O grupo chegou ao Brasil em 1999, com a unidade do Rio. A crise do novo coronavírus obviamente impactou os negócios. Há planos de expansão no país?
O Brasil tem uma grande importância para o Pestana Hotel Group, pois foi aqui que se começou a desenvolver um projeto de internacionalização ambicioso. A razão dessa escolha foi baseada nos costumes, língua e cultura Brasileira que estão próximas as raízes portuguesas e certamente foi escolhido Rio de Janeiro pela projeção internacional que tem. Isso abriu portas para outros mercados.
Nesse momento antes de falar de expansão se deve observar o desenvolvimento de cada região em que estamos presente nesse momento e retomar os projetos que já tínhamos planejados em nosso pipe line.

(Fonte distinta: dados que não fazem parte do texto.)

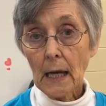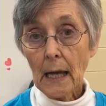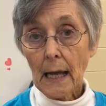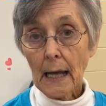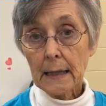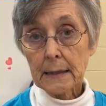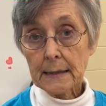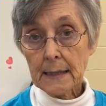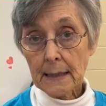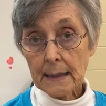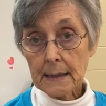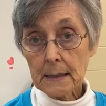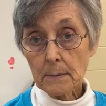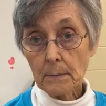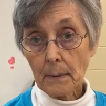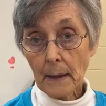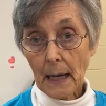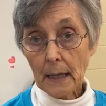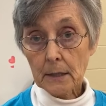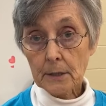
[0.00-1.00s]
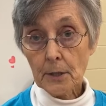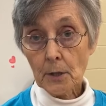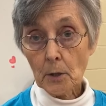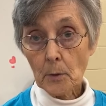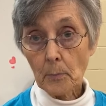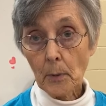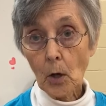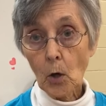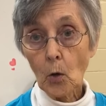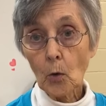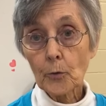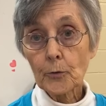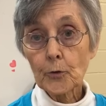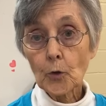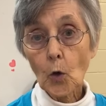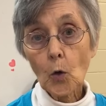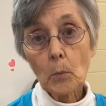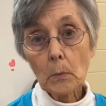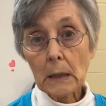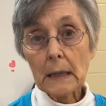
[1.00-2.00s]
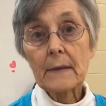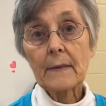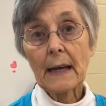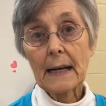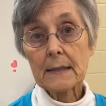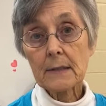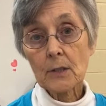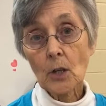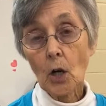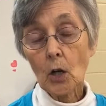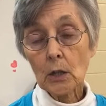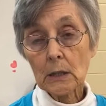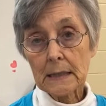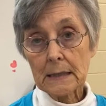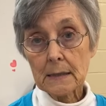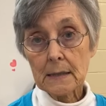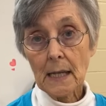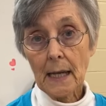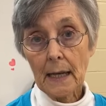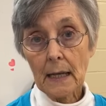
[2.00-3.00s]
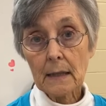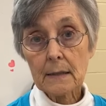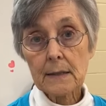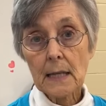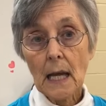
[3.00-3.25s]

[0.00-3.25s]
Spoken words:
and taking back to the bowl. Normally that's all it takes.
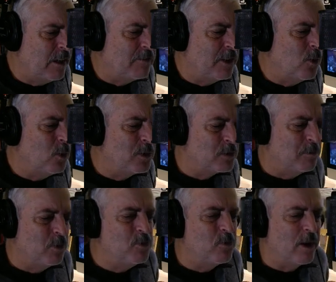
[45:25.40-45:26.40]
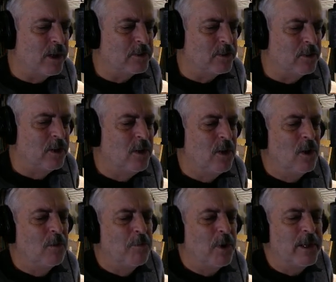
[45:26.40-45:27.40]
If the oldest moon rocks are
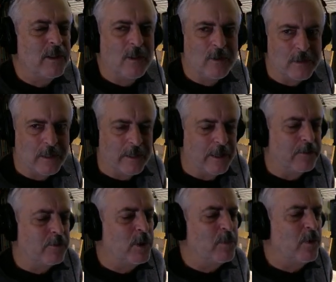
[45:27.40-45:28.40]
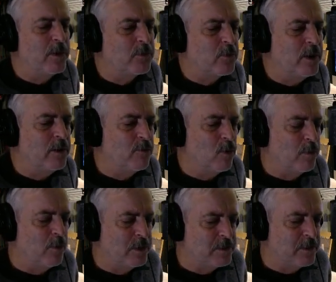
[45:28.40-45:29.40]
pretty close to that, 3.3 to
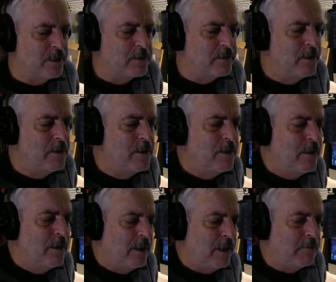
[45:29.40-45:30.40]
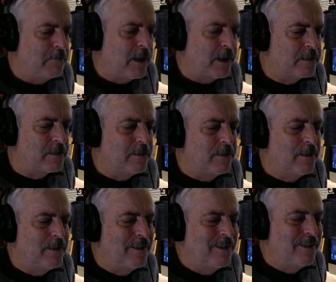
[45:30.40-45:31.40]
4.6. In fact,
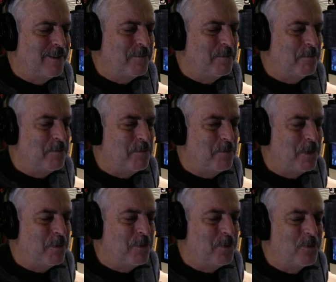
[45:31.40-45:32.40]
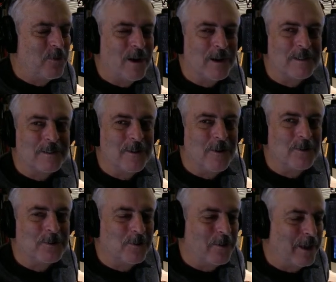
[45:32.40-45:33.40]
the moon rocks
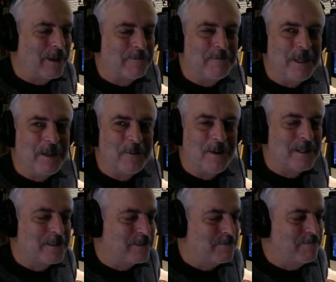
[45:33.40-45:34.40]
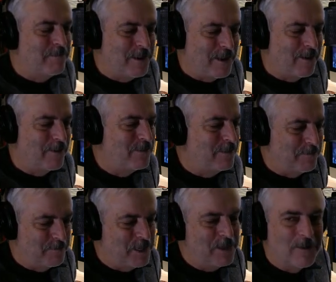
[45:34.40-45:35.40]
also have meteorites there.
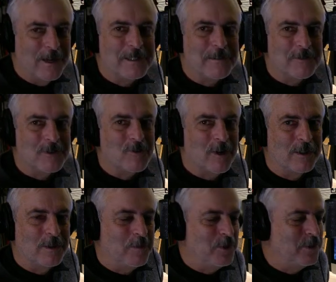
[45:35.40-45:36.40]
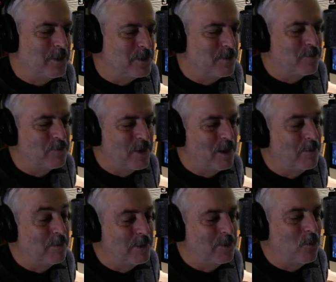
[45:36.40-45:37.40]
The meteorites have struck the moon, as you're
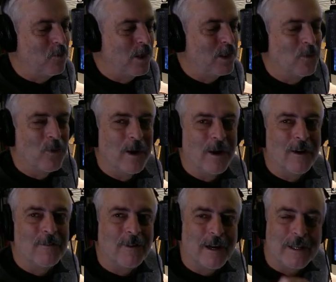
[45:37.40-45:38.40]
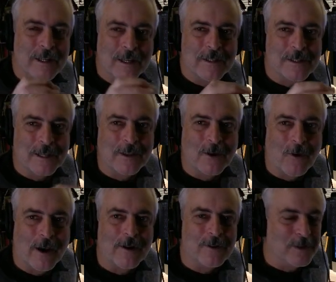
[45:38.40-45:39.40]
probably well aware of, right? You can see the
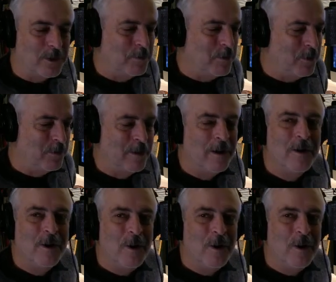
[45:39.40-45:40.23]
craters on the moon.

E como o marketing e a comunicação do hotel vão atuar para atrair mais hóspedes e reaquecer o setor?
O reaquecimento de nosso setor passa por diversas variáveis nas quais somos mais passageiro do que condutor, Neste momento, estamos na fase de gerar confiança ao cliente. Sabemos que os hotéis são lugares seguros, que seguem rigorosos protocolos de higiene e segurança, mas é fundamental que o cliente tenha essa percepção, tanto para realizar um evento ou até mesmo para uma viagem a lazer. Estamos fazendo um trabalho muito concentrado nas mídias sociais e isso tem gerado um retorno bastante satisfatório não só no engajamento que temos nos canais, mas também na forma segura e no feedback que os clientes nos passam quando têm a experiência conosco. Na prática, o que estamos desenvolvendo são produtos altamente diferenciadores e que oferecem uma experiência ímpar para o cliente. Como é o caso do rooftop do Pestana Rio Atlântica, os quartos e andares temáticos do Pestana São Paulo e as experiências gastronômicas do Pestana Curitiba.
O que o setor hoteleiro precisa fazer para conseguir se reerguer?
Todas as medidas tomadas pelo governo foram no intuito de estender a capacidade de sobrevida das empresas e possibilidade de retenção dos trabalhadores evitando um desemprego ainda maior. O setor hoteleiro sozinho é apenas uma parte da engrenagem e somente voltará a funcionar com ideias que incentivem a geração de demanda dentro da cadeia produtiva. Por um lado temos uma enorme recessão e, por outro, uma grande quantidade de pessoas que querem sair responsavelmente desse período de isolamento e consumir experiências que a coloquem em contato com a realidade novamente. As pessoas começarão a viajar novamente do próximo para o distante e do micro para o macro, a confiança é importantíssimo nessa etapa.